The 89th in this occasional series of reprints from Quote Unquote the magazine is from the January/February
1994 issue. The seven-page feature “I Get a Kick Out of This” was a collection
of brief pieces by Brian Turner, Jacqueline Fahey, Owen Marshall, Barbara Else,
Colin Hogg, Iain Sharp, Nigel Cox, Mary-Louise Browne and others – booksellers,
painters, publishers, journalists, art curators – writing about more cheerful
stuff than most books magazines did at the time: motorbikes, daughters, dogs,
poker, haircuts, guitars, ice cream, roses, science, shoes and more. The intro
read:
There’s more to life than books. . . For a start, there’s chocolate. Here are another 20 of life’s extraordinary pleasures.
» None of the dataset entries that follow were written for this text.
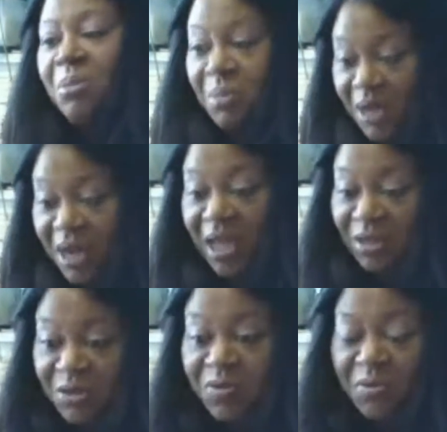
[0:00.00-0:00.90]
But I
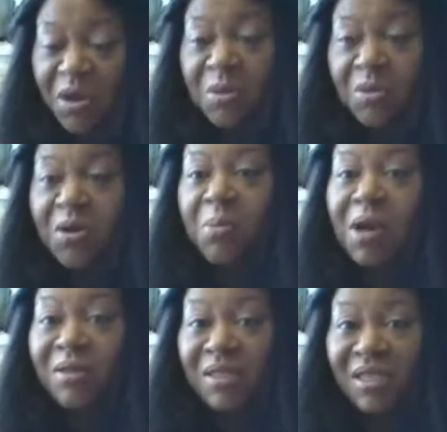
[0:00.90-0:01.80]
do remember
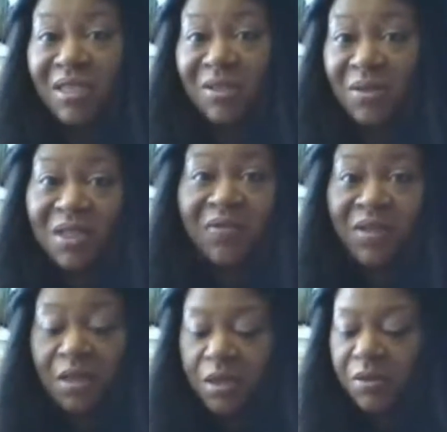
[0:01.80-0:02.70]
about 6 or
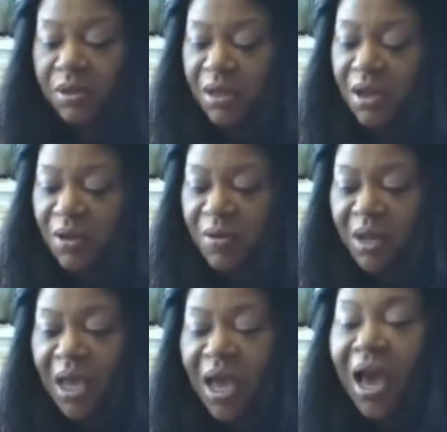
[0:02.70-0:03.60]
7 years ago,
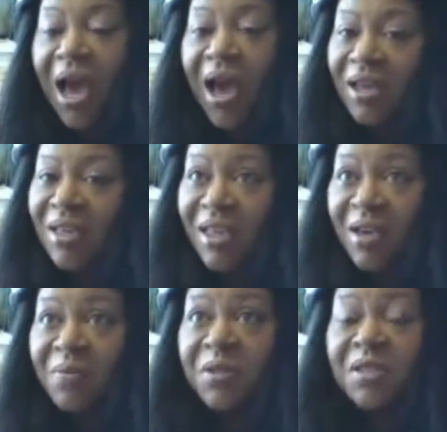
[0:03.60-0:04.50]
there
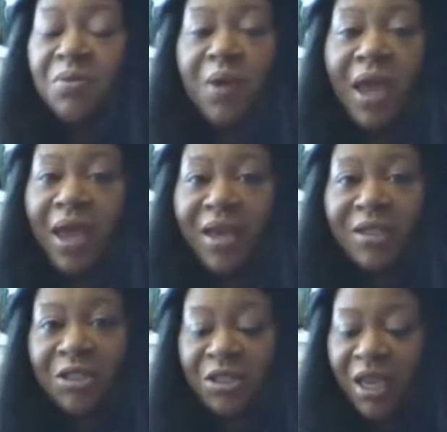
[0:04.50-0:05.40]
was a
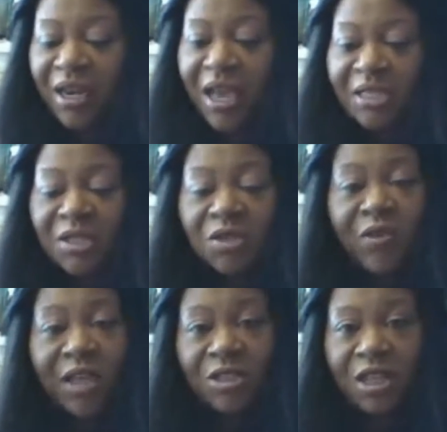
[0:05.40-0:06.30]
rash and I
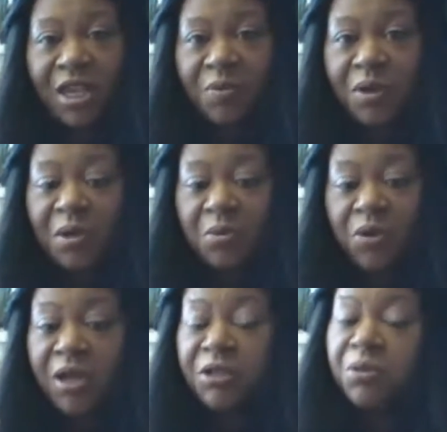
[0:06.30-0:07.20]
scratched at it with a
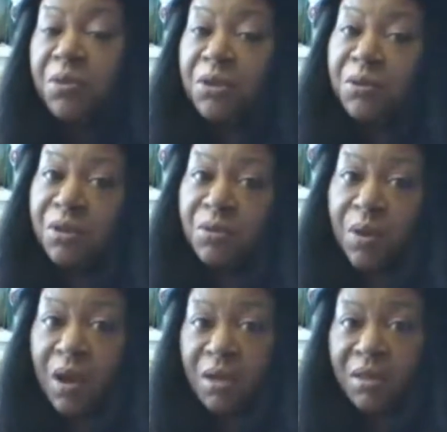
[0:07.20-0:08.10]
brush, which was the
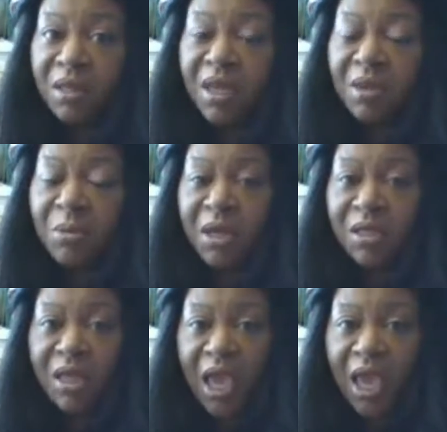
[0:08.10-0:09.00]
wrong thing because
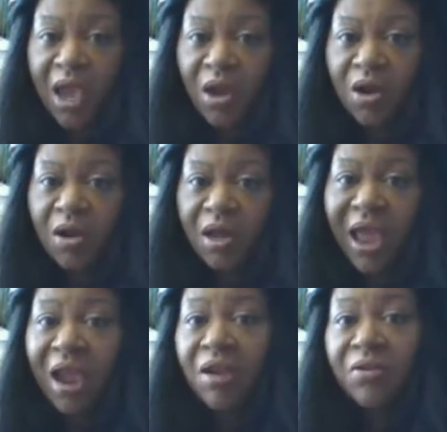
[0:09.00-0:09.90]
hair
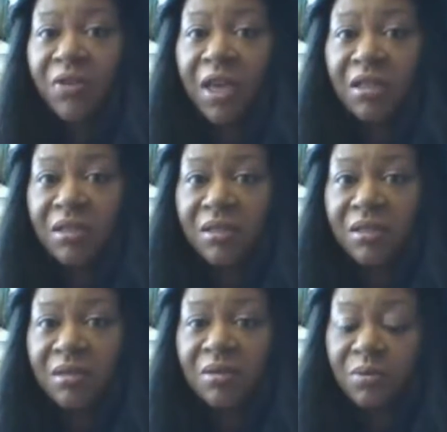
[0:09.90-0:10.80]
aggravates
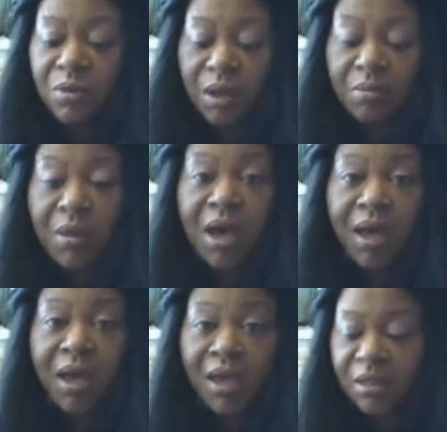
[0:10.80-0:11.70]
my
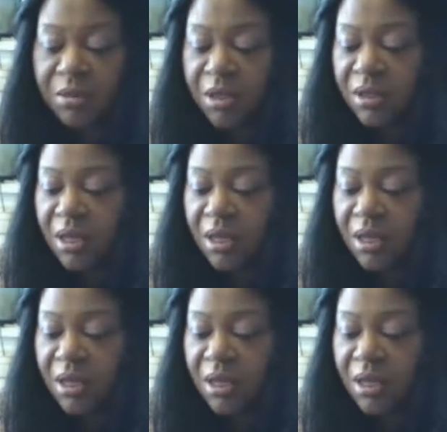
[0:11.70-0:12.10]
eczema.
So far we have had Barbara
Else on romance, Tim
Wilson on press-ups and Elizabeth
Smither on saints. Today: Brian Boyd.
SCIENCE
I will always be a visitor in the world of science. But what
a place to be! When tourists choke the alleys of Capri or even Kathmandu, l can
still travel to that other world, which is ours made new, infinitesimal within
a cosmos we still cannot measure, or infinite beyond imagining. (I can barely
comprehend that there can be trillions of atoms in a drop of water, let alone
that the number of synaptic states possible in a human brain – in a lump I
could hold in my hand – is many times that of all the particles in the known
universe.)
Science enchants us because we know we have not invented its
world. If reality did not so firmly resist our push, we would never think up
terms of existence as strange as those we discover – we, who naturally rush
first to animistic or anthropomorphic extrapolations of the obvious or
explanations of the immediate: waves as the horses of Poseidon, thunderbolts as
the wrath of Zeus.
But eventually – and Einstein thought this the strangest fact of all – the universe yields its secrets to intelligence, to patient, critical human intelligence, ready to reject what appeared incontrovertible, to sidestep timeless tracks of thought, to add to and multiply the five senses we once supposed were all nature allowed.
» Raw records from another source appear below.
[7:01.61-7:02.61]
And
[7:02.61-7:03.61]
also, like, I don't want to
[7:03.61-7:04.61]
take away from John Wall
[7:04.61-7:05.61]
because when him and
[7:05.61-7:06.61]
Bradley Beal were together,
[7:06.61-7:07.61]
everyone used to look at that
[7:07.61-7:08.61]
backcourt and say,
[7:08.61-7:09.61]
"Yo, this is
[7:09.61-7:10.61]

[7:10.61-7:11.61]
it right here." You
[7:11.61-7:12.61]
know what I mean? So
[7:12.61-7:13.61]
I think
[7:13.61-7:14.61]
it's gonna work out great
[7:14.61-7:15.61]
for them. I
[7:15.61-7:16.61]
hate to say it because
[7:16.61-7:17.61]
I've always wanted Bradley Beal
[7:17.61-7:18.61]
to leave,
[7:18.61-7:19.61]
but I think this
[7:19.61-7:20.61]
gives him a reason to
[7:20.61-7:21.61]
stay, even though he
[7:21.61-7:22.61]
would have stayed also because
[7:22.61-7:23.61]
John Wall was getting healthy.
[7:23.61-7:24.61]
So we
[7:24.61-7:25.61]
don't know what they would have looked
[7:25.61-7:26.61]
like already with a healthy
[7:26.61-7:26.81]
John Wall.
We extend sight with telescopes and microscopes, high-speed, slow-motion and time-lapse photography, radar and scanners and infrared images. We turn microscopes on ourselves to find that the human eye samples a hundred million points of space at any moment. We analyse the night vision of cats, the corneal focus of the hawk, the compound eye of the fly, we learn about blindworms and the ultraviolet sensitivity of bees and animals that can “see” by means of energy other than light: the snakes that sight their prey in the dark by heat, bats that negotiate night by sound inaudible to us, eels that navigate river murk by electrical fields. We can even look back into pre-human time by pointing at the past such chronoscopes as red shifts and radioactivity, rock strata and fossil pollen, tree rings and gene drifts.
The farther we see, the more we learn, the more we find how wrong was the notion that we stand at the centre and serve as the measure of all things. The natural supposition that the Sun moved across a flat Earth gave way to the Earth revolving around the Sun at the hub of the cosmos, to the Sun as only one peripheral star in the galaxy, to the Milky Way as one of billions of galaxies, perhaps to the galaxies as a minute part of the matter of the universe. We find that our sense of space, time, matter, self, and our senses themselves are accidents and atypical in the universe, just as we are. And yet the universe makes sense, and its intelligibility somehow places mind – the human mind, and what other kinds that we still do not know? – at its centre.
UPDATE
I forgot to mention what Brian is working on now: the page I linked to above
mentions the Karl Popper biography, which I for one can’t wait to read, and the
show On the Origins of Art he is
co-curating at Hobart’s Museum of Old and New Art. Brian adds (in a Quote Unquote exclusive!):
Four guest curators, psychologists Steven Pinker and Geoffrey Miller, neuroscientist Marc Changizi and I each propose our own evolutionary account of art, and select works to illustrate our own hypothesis and challenge the other three. I have works from 15,000 years ago to new commissions, from all inhabited continents and a generous dotting of islands, from pottery 7000 years old to pottery now, from music videos and comics old and new to avant-garde carpet, and a sprinkling of New Zealanders, Hone Taahu, Len Lye, Filipe Tohi, Fiona Pardington and Marion Maguire. The show opens November 5 and runs until May 2017.